• [Your objective] Give back the records in full, with every line exactly as it was.

• [Available records]
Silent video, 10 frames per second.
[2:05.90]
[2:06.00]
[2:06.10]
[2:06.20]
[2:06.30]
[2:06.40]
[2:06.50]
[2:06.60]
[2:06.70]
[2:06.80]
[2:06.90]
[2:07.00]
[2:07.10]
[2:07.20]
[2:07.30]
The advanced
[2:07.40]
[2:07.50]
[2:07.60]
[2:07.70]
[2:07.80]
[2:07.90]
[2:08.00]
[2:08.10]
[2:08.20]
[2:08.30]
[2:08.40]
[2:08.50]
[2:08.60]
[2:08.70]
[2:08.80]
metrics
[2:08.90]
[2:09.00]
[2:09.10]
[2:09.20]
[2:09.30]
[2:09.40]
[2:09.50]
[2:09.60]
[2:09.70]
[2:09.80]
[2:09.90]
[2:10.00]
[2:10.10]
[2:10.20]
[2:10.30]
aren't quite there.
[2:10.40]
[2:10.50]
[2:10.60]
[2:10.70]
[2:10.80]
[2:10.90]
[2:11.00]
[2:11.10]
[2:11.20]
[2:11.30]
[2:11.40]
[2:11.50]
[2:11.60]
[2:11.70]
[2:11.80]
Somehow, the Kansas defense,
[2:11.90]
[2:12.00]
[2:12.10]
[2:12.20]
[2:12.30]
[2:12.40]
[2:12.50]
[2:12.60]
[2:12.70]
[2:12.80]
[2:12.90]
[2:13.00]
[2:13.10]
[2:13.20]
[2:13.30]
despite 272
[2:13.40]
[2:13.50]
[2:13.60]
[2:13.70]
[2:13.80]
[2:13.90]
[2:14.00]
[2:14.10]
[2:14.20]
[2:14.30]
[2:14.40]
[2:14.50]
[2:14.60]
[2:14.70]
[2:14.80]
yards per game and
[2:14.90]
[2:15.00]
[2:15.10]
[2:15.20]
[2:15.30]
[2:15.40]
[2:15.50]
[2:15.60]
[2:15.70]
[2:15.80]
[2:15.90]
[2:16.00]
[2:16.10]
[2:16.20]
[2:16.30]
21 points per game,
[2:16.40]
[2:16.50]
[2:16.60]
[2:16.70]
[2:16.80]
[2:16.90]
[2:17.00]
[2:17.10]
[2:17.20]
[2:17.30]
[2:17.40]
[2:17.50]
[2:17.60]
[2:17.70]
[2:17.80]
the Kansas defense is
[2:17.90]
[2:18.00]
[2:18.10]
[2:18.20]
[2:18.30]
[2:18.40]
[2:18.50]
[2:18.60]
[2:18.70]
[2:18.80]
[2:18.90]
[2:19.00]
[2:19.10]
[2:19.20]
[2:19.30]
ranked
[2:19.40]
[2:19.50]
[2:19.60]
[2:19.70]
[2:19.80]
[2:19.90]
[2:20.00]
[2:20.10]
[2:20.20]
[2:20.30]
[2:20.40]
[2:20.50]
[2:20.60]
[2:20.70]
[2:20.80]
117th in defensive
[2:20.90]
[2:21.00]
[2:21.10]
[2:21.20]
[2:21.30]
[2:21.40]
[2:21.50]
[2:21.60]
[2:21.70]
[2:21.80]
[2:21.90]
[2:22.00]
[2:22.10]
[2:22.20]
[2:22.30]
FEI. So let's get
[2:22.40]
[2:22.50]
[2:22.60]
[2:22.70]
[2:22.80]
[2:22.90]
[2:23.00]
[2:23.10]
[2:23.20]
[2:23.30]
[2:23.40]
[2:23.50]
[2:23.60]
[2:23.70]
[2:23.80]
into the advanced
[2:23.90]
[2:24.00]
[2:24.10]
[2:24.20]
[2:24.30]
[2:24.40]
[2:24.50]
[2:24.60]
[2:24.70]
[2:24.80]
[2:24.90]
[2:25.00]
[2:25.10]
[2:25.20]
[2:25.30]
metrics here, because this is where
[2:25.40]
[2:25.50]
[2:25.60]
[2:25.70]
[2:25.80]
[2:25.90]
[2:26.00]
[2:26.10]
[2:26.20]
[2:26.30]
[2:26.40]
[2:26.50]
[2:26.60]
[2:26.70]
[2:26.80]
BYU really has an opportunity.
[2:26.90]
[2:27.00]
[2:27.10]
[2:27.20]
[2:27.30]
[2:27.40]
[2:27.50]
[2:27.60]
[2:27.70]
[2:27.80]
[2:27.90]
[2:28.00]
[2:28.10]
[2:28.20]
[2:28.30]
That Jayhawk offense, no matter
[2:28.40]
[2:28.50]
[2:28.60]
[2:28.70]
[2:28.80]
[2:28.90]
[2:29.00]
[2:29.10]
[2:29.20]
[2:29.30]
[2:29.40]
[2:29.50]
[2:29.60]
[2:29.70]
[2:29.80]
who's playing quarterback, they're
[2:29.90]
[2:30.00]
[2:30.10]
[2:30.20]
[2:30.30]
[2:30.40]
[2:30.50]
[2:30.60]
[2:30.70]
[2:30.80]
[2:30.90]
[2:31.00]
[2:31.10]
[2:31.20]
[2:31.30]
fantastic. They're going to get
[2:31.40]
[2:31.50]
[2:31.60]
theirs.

• [Answer box]
Silent video, 10 frames per second.
[2:05.90]
[2:06.00]
[2:06.10]
[2:06.20]
[2:06.30]
[2:06.40]
[2:06.50]
[2:06.60]
[2:06.70]
[2:06.80]
[2:06.90]
[2:07.00]
[2:07.10]
[2:07.20]
[2:07.30]
The advanced
[2:07.40]
[2:07.50]
[2:07.60]
[2:07.70]
[2:07.80]
[2:07.90]
[2:08.00]
[2:08.10]
[2:08.20]
[2:08.30]
[2:08.40]
[2:08.50]
[2:08.60]
[2:08.70]
[2:08.80]
metrics
[2:08.90]
[2:09.00]
[2:09.10]
[2:09.20]
[2:09.30]
[2:09.40]
[2:09.50]
[2:09.60]
[2:09.70]
[2:09.80]
[2:09.90]
[2:10.00]
[2:10.10]
[2:10.20]
[2:10.30]
aren't quite there.
[2:10.40]
[2:10.50]
[2:10.60]
[2:10.70]
[2:10.80]
[2:10.90]
[2:11.00]
[2:11.10]
[2:11.20]
[2:11.30]
[2:11.40]
[2:11.50]
[2:11.60]
[2:11.70]
[2:11.80]
Somehow, the Kansas defense,
[2:11.90]
[2:12.00]
[2:12.10]
[2:12.20]
[2:12.30]
[2:12.40]
[2:12.50]
[2:12.60]
[2:12.70]
[2:12.80]
[2:12.90]
[2:13.00]
[2:13.10]
[2:13.20]
[2:13.30]
despite 272
[2:13.40]
[2:13.50]
[2:13.60]
[2:13.70]
[2:13.80]
[2:13.90]
[2:14.00]
[2:14.10]
[2:14.20]
[2:14.30]
[2:14.40]
[2:14.50]
[2:14.60]
[2:14.70]
[2:14.80]
yards per game and
[2:14.90]
[2:15.00]
[2:15.10]
[2:15.20]
[2:15.30]
[2:15.40]
[2:15.50]
[2:15.60]
[2:15.70]
[2:15.80]
[2:15.90]
[2:16.00]
[2:16.10]
[2:16.20]
[2:16.30]
21 points per game,
[2:16.40]
[2:16.50]
[2:16.60]
[2:16.70]
[2:16.80]
[2:16.90]
[2:17.00]
[2:17.10]
[2:17.20]
[2:17.30]
[2:17.40]
[2:17.50]
[2:17.60]
[2:17.70]
[2:17.80]
the Kansas defense is
[2:17.90]
[2:18.00]
[2:18.10]
[2:18.20]
[2:18.30]
[2:18.40]
[2:18.50]
[2:18.60]
[2:18.70]
[2:18.80]
[2:18.90]
[2:19.00]
[2:19.10]
[2:19.20]
[2:19.30]
ranked
[2:19.40]
[2:19.50]
[2:19.60]
[2:19.70]
[2:19.80]
[2:19.90]
[2:20.00]
[2:20.10]
[2:20.20]
[2:20.30]
[2:20.40]
[2:20.50]
[2:20.60]
[2:20.70]
[2:20.80]
117th in defensive
[2:20.90]
[2:21.00]
[2:21.10]
[2:21.20]
[2:21.30]
[2:21.40]
[2:21.50]
[2:21.60]
[2:21.70]
[2:21.80]
[2:21.90]
[2:22.00]
[2:22.10]
[2:22.20]
[2:22.30]
FEI. So let's get
[2:22.40]
[2:22.50]
[2:22.60]
[2:22.70]
[2:22.80]
[2:22.90]
[2:23.00]
[2:23.10]
[2:23.20]
[2:23.30]
[2:23.40]
[2:23.50]
[2:23.60]
[2:23.70]
[2:23.80]
into the advanced
[2:23.90]
[2:24.00]
[2:24.10]
[2:24.20]
[2:24.30]
[2:24.40]
[2:24.50]
[2:24.60]
[2:24.70]
[2:24.80]
[2:24.90]
[2:25.00]
[2:25.10]
[2:25.20]
[2:25.30]
metrics here, because this is where
[2:25.40]
[2:25.50]
[2:25.60]
[2:25.70]
[2:25.80]
[2:25.90]
[2:26.00]
[2:26.10]
[2:26.20]
[2:26.30]
[2:26.40]
[2:26.50]
[2:26.60]
[2:26.70]
[2:26.80]
BYU really has an opportunity.
[2:26.90]
[2:27.00]
[2:27.10]
[2:27.20]
[2:27.30]
[2:27.40]
[2:27.50]
[2:27.60]
[2:27.70]
[2:27.80]
[2:27.90]
[2:28.00]
[2:28.10]
[2:28.20]
[2:28.30]
That Jayhawk offense, no matter
[2:28.40]
[2:28.50]
[2:28.60]
[2:28.70]
[2:28.80]
[2:28.90]
[2:29.00]
[2:29.10]
[2:29.20]
[2:29.30]
[2:29.40]
[2:29.50]
[2:29.60]
[2:29.70]
[2:29.80]
who's playing quarterback, they're
[2:29.90]
[2:30.00]
[2:30.10]
[2:30.20]
[2:30.30]
[2:30.40]
[2:30.50]
[2:30.60]
[2:30.70]
[2:30.80]
[2:30.90]
[2:31.00]
[2:31.10]
[2:31.20]
[2:31.30]
fantastic. They're going to get
[2:31.40]
[2:31.50]
[2:31.60]
theirs.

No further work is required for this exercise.